Stored data:

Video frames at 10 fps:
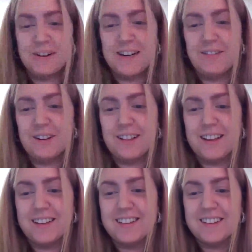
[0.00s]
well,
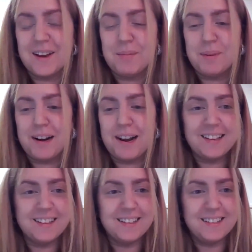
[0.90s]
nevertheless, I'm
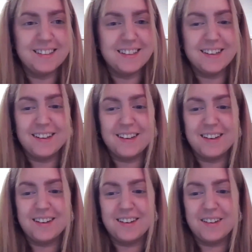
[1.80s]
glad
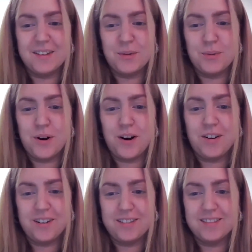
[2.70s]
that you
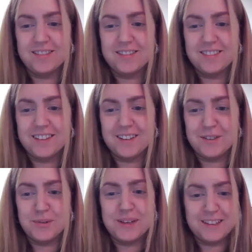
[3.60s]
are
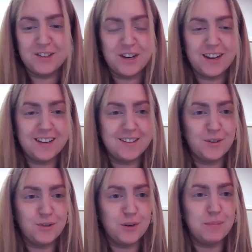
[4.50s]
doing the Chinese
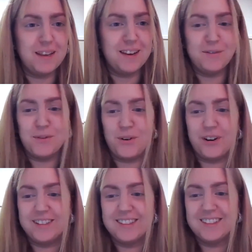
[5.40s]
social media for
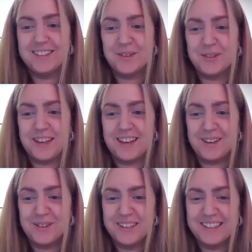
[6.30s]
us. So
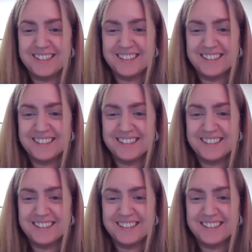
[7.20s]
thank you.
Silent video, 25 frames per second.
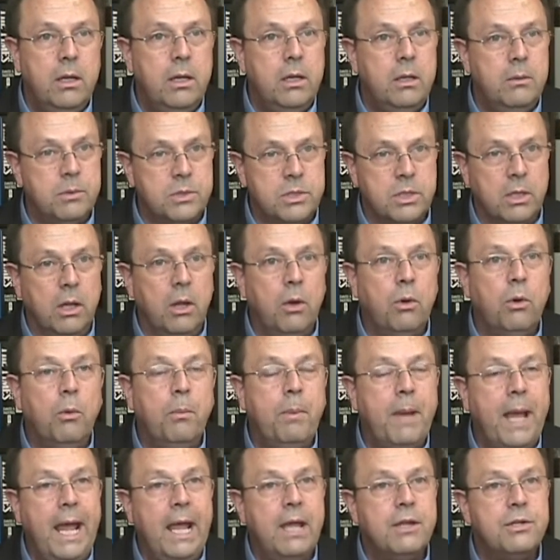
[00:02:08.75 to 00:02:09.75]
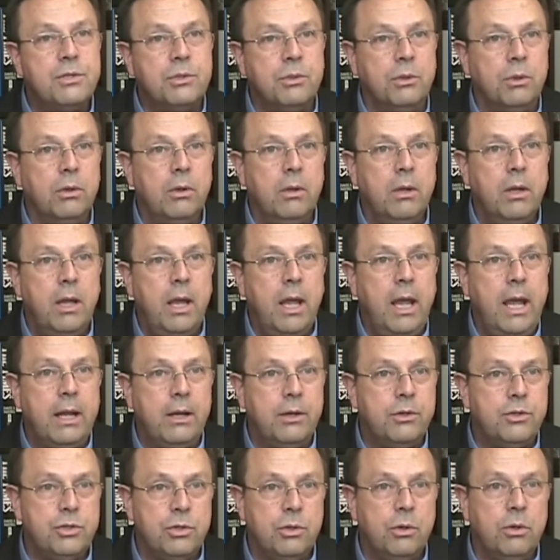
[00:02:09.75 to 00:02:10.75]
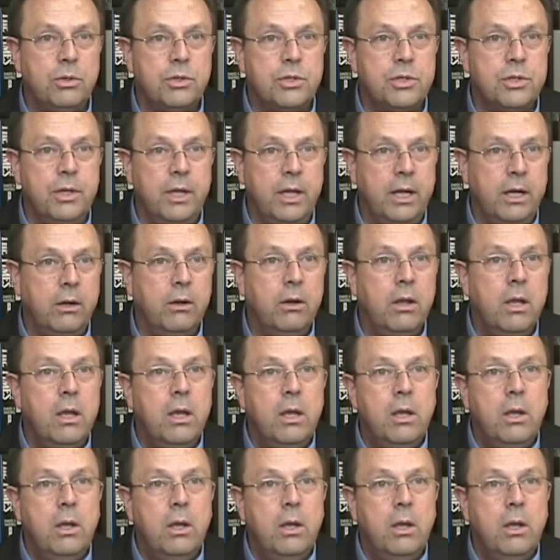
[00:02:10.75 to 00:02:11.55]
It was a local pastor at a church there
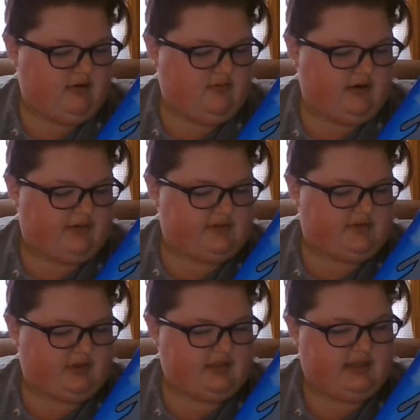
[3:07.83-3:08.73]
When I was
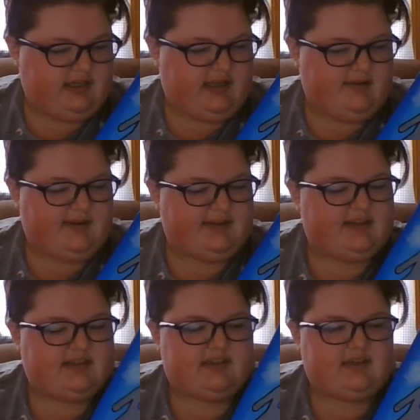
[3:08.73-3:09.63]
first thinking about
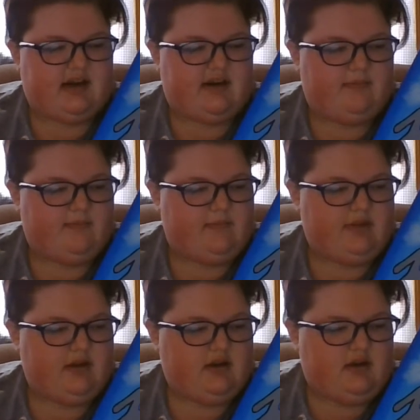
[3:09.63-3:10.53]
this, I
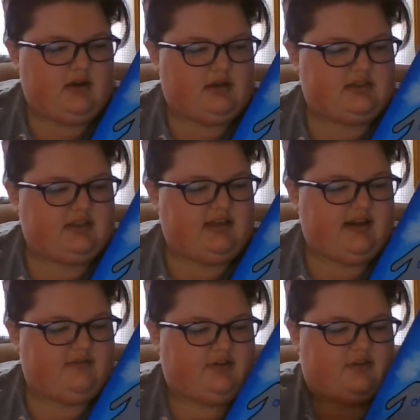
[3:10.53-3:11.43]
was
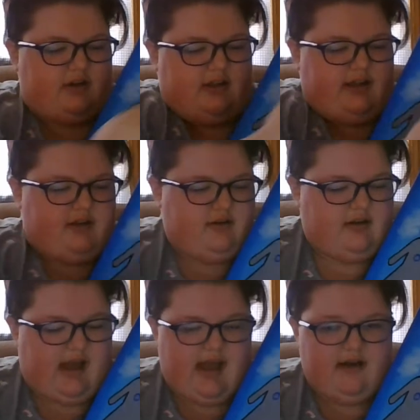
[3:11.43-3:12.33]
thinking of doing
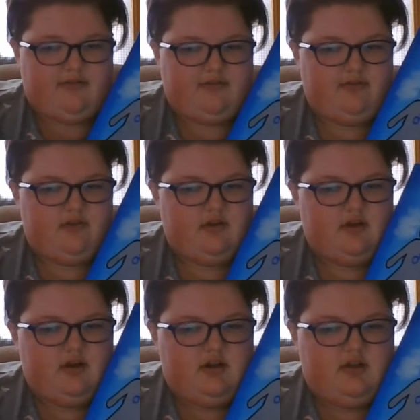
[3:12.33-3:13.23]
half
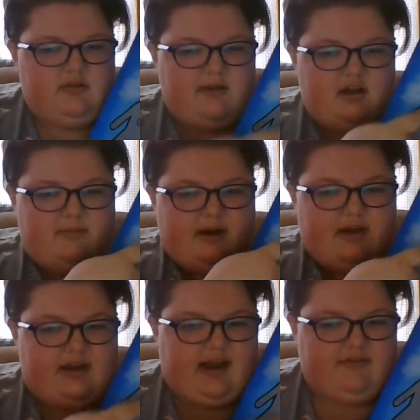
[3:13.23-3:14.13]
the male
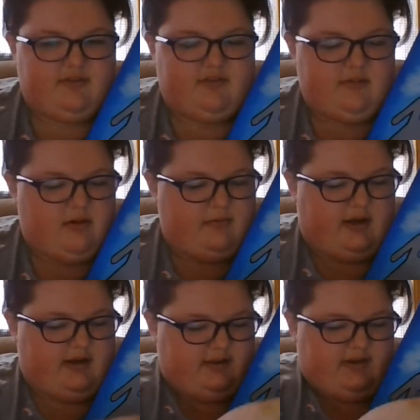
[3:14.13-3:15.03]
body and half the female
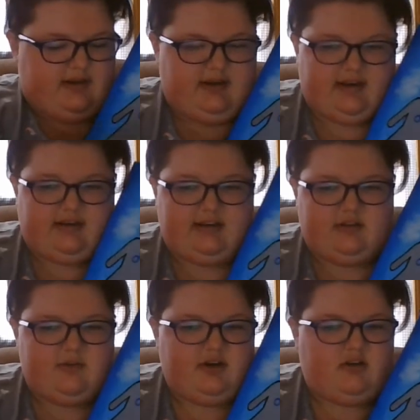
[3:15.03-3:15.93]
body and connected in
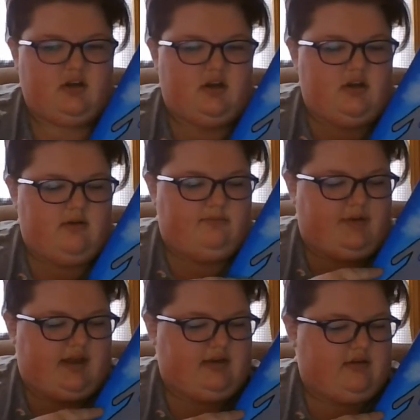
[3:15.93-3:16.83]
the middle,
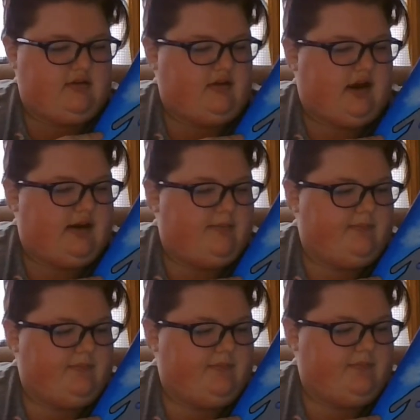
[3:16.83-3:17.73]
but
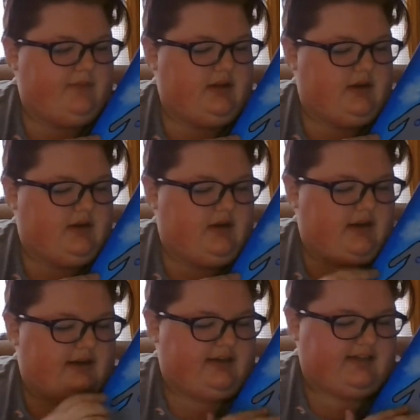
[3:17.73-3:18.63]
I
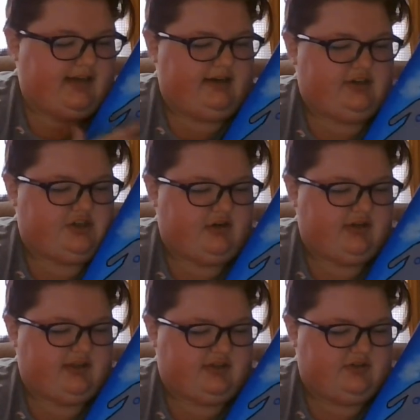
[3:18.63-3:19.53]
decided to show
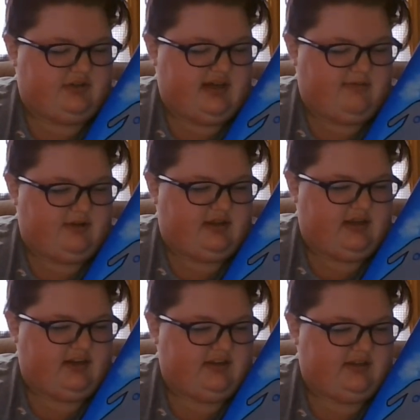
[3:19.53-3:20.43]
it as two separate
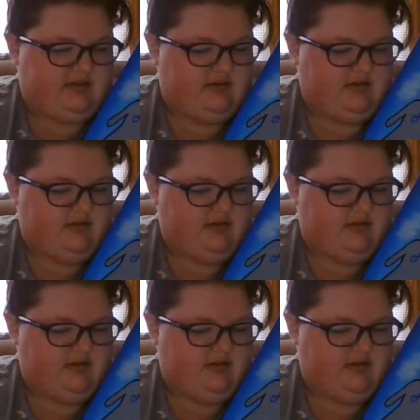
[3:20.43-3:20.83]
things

▶ **How to complete this task**: Each entry above is to be duplicated exactly, and its pictures omitted.

▶ **Task response**:
Video frames at 10 fps:
[0.00s]
well,
[0.90s]
nevertheless, I'm
[1.80s]
glad
[2.70s]
that you
[3.60s]
are
[4.50s]
doing the Chinese
[5.40s]
social media for
[6.30s]
us. So
[7.20s]
thank you.
Silent video, 25 frames per second.
[00:02:08.75 to 00:02:09.75]
[00:02:09.75 to 00:02:10.75]
[00:02:10.75 to 00:02:11.55]
It was a local pastor at a church there
[3:07.83-3:08.73]
When I was
[3:08.73-3:09.63]
first thinking about
[3:09.63-3:10.53]
this, I
[3:10.53-3:11.43]
was
[3:11.43-3:12.33]
thinking of doing
[3:12.33-3:13.23]
half
[3:13.23-3:14.13]
the male
[3:14.13-3:15.03]
body and half the female
[3:15.03-3:15.93]
body and connected in
[3:15.93-3:16.83]
the middle,
[3:16.83-3:17.73]
but
[3:17.73-3:18.63]
I
[3:18.63-3:19.53]
decided to show
[3:19.53-3:20.43]
it as two separate
[3:20.43-3:20.83]
things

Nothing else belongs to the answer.